NAFTA RULES FEED FIBER TRADE, USE
NEW YORK — The advent of NAFTA rules has boosted trade of manufactured fiber and consumption of mill fiber for Mexico, Canada and the U.S., according to a report from the Fiber Economic Bureau.
Since the inception of NAFTA in 1995, manufactured fiber trade to NAFTA countries from the U.S. has grown strongly, up 18 percent in 1996 and 16 percent in 1997, to 514 million pounds in ’97, according to the Fiber Organon, a publication of the FEB.
For Canada, growth has been more modest, up 7 percent in 1995, 13 percent in 1996 and 1 percent in 1997, to 302 million pounds in ’97.
Mexico experienced slightly more erratic growth for the same three-year span, posting a 41 percent increase in 1995, an 11 percent decline in 1996 and 1 percent growth in 1997. Fiber trade totaled 214 million pounds as of the end of 1997.

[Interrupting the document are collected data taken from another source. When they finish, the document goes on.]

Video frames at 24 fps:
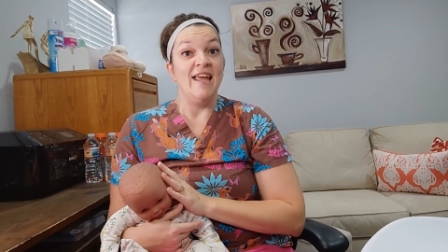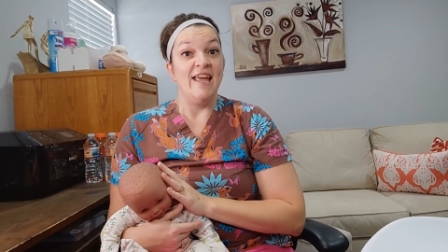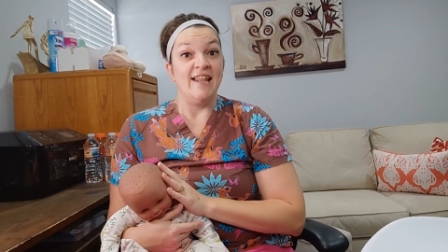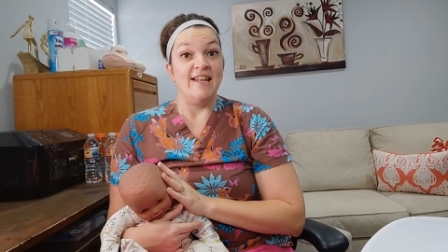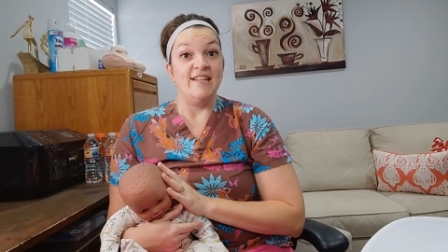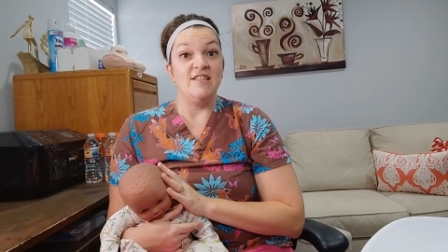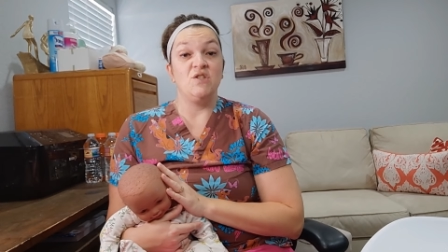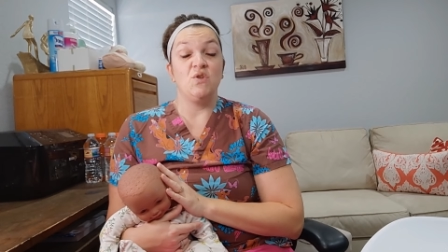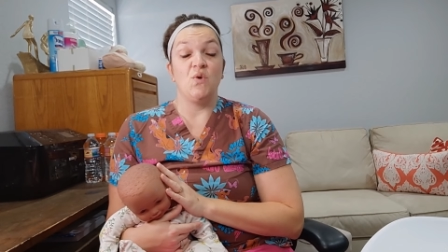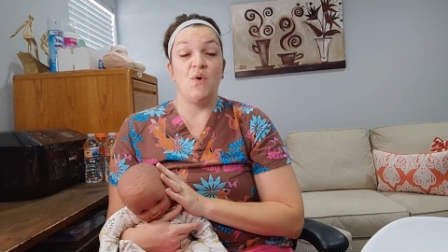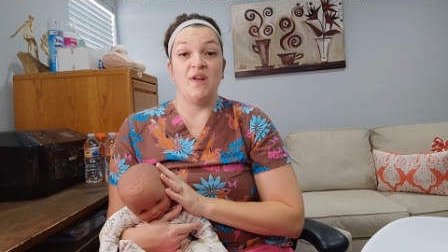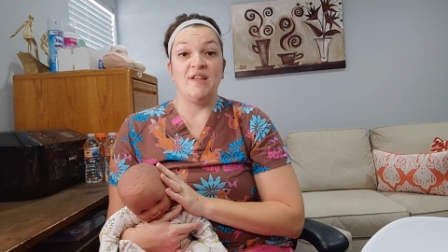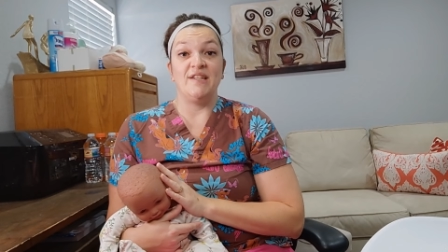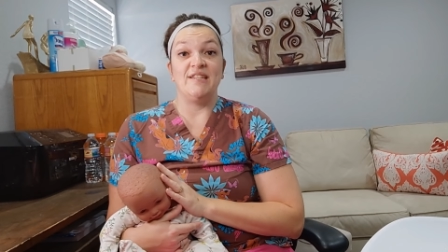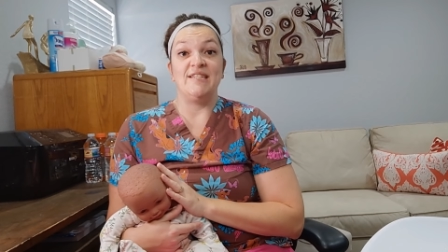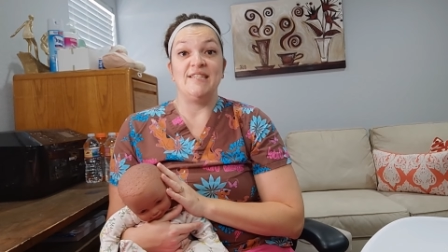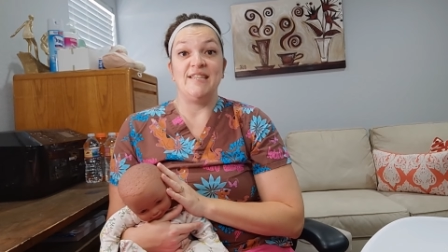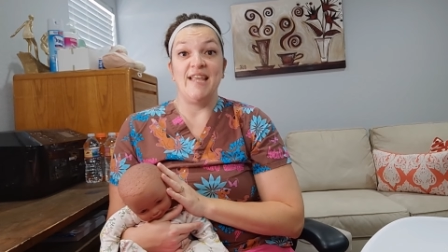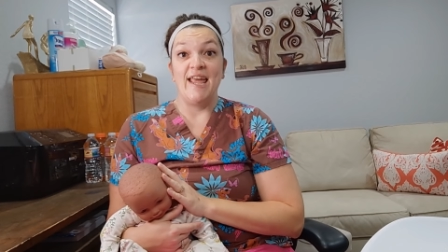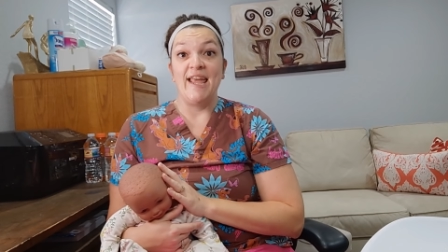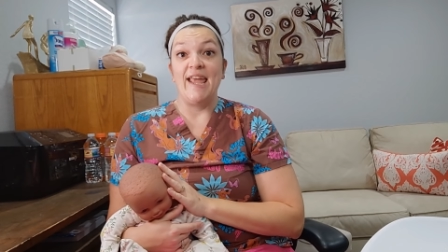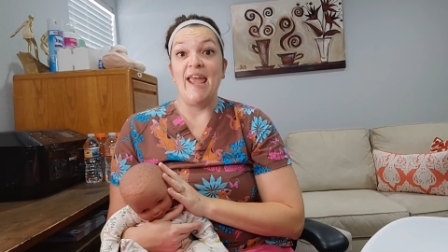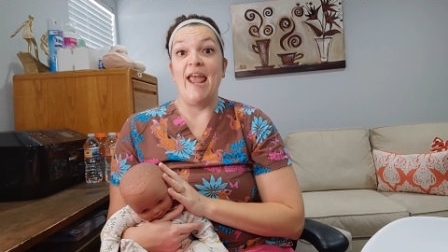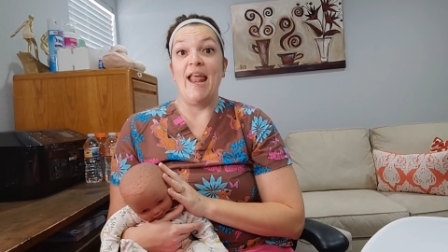It is going to
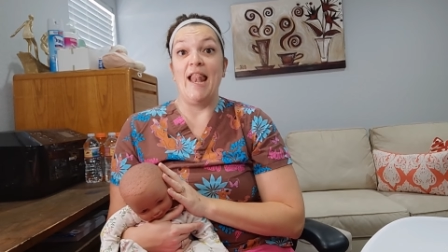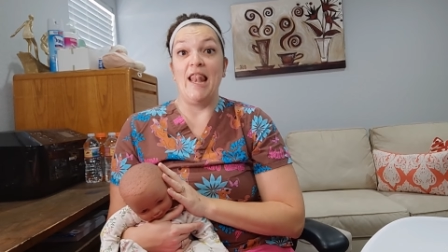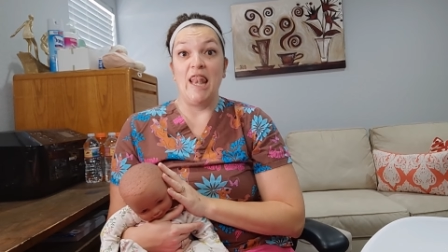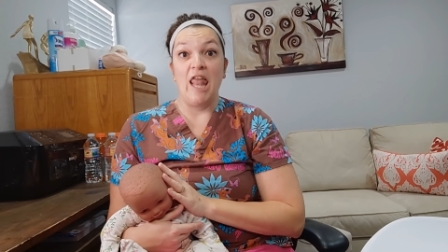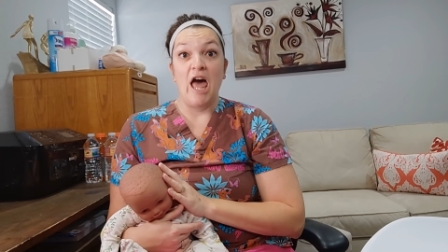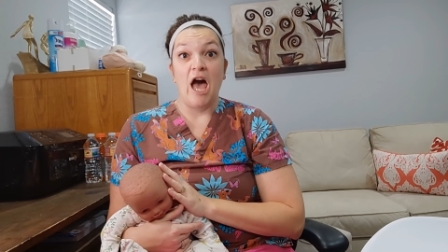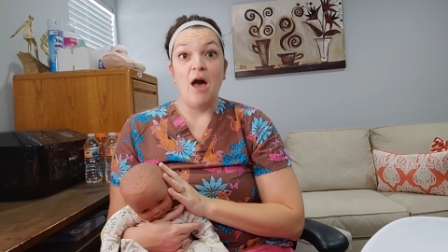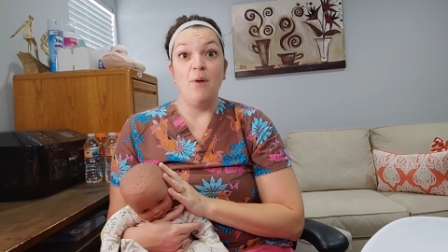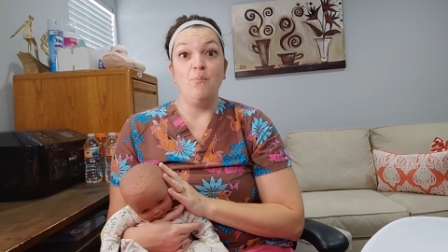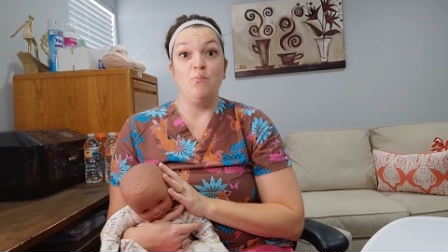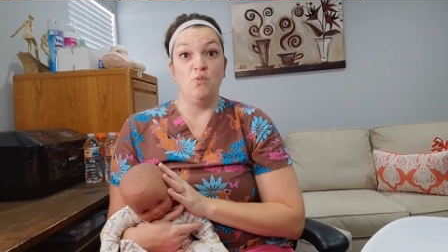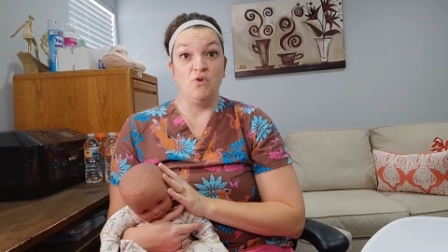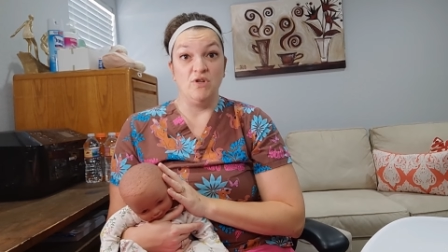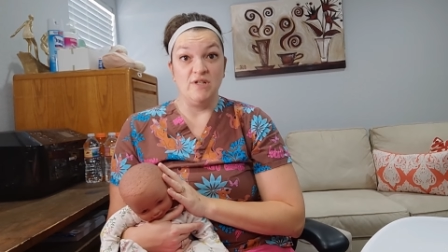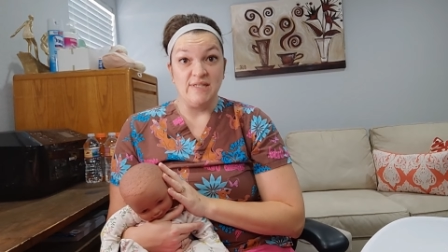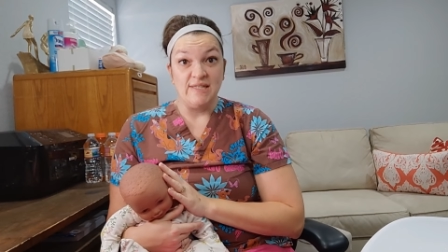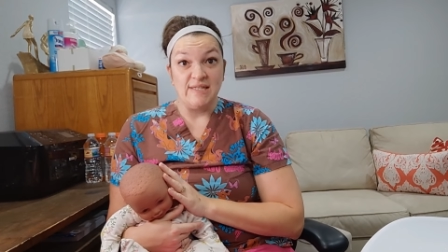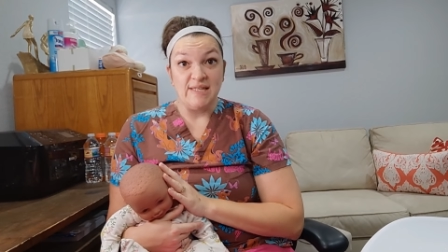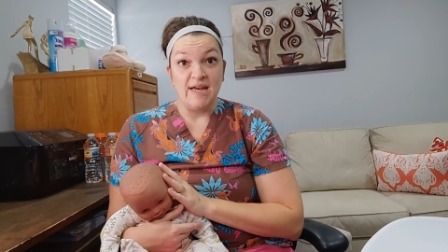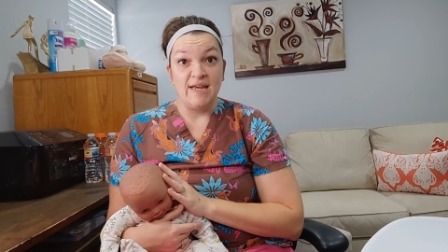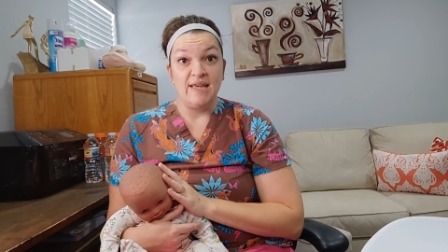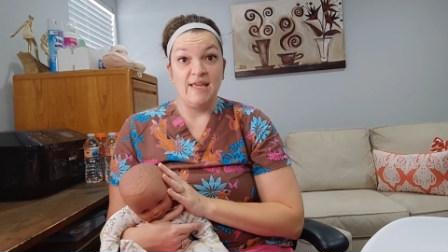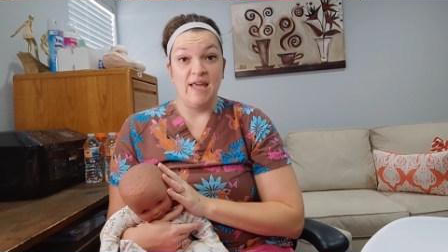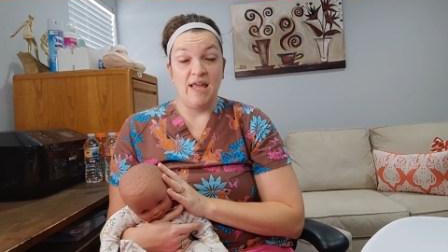take a lot more
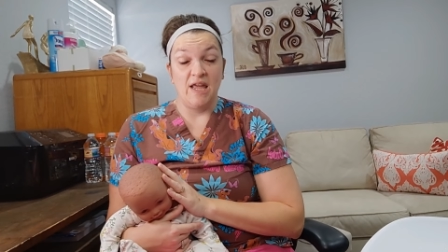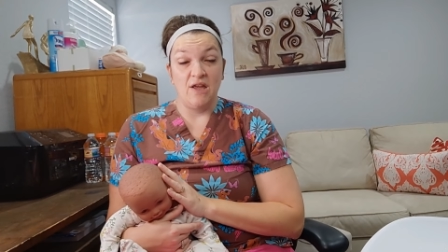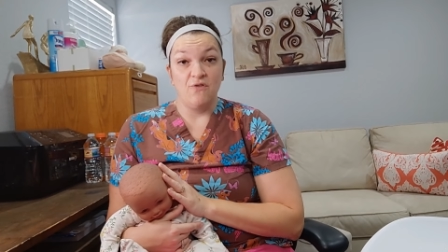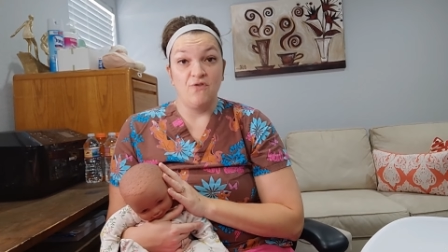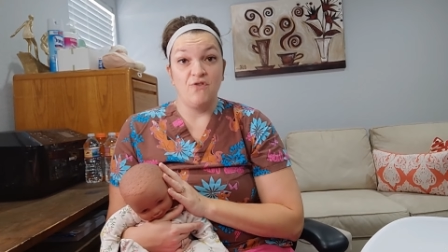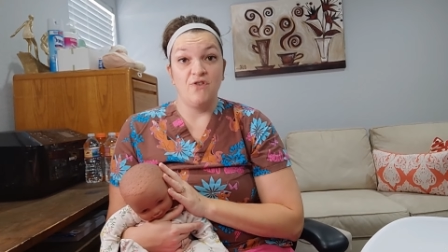sucking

The FEB is a subsidiary of the American Fiber Manufacturers Association, and reports on the U.S. manufactured fiber industry and its products, including acrylic, nylon, polyester, olefin, rayon, glass and other fibers.
Generally, the FEB noted, NAFTA trade in fibers reflects increased production flexibility and economies among the three countries, allowing each to make the most of its products and plant capacity.
“While NAFTA trade in fibers has been a positive in increasing plant efficiencies in North American fiber production,” FEB said, “the agreement has shown its most dramatic impact in growth of trade in textile products downstream of fiber, a growth based on North American fiber shipments.”
North American mill fiber consumption, which included Canada, Mexico and the U.S., increased 6.4 percent for all fibers to 12.72 million pounds in 1997, its highest level ever. Growth in ’97 was more than double the North American growth rate of 3 percent per year from 1992 to 1997. Mill fiber growth in 1997 was 8.3 percent to 789 million pounds in Canada, 20.2 percent to 1.905 million pounds in Mexico and 5.2 percent to 16.582 million pounds in the U.S.
The FEB said the dramatic growth pattern in mill consumption in the three countries is a clear reflection of the impact of NAFTA on products downstream of fibers and its success in making North America highly competitive with exporting countries around the world.
Fiber data also tracked shifts in fiber market share. Over the past five years, North American mill fiber consumption has shifted 1 percent in market share from manufactured fibers to cotton, indicating a change in consumer demand for cotton products, primarily apparel. The Organon reported a gradual erosion of wool’s share of the market from 1.2 percent to 0.9 percent during that time.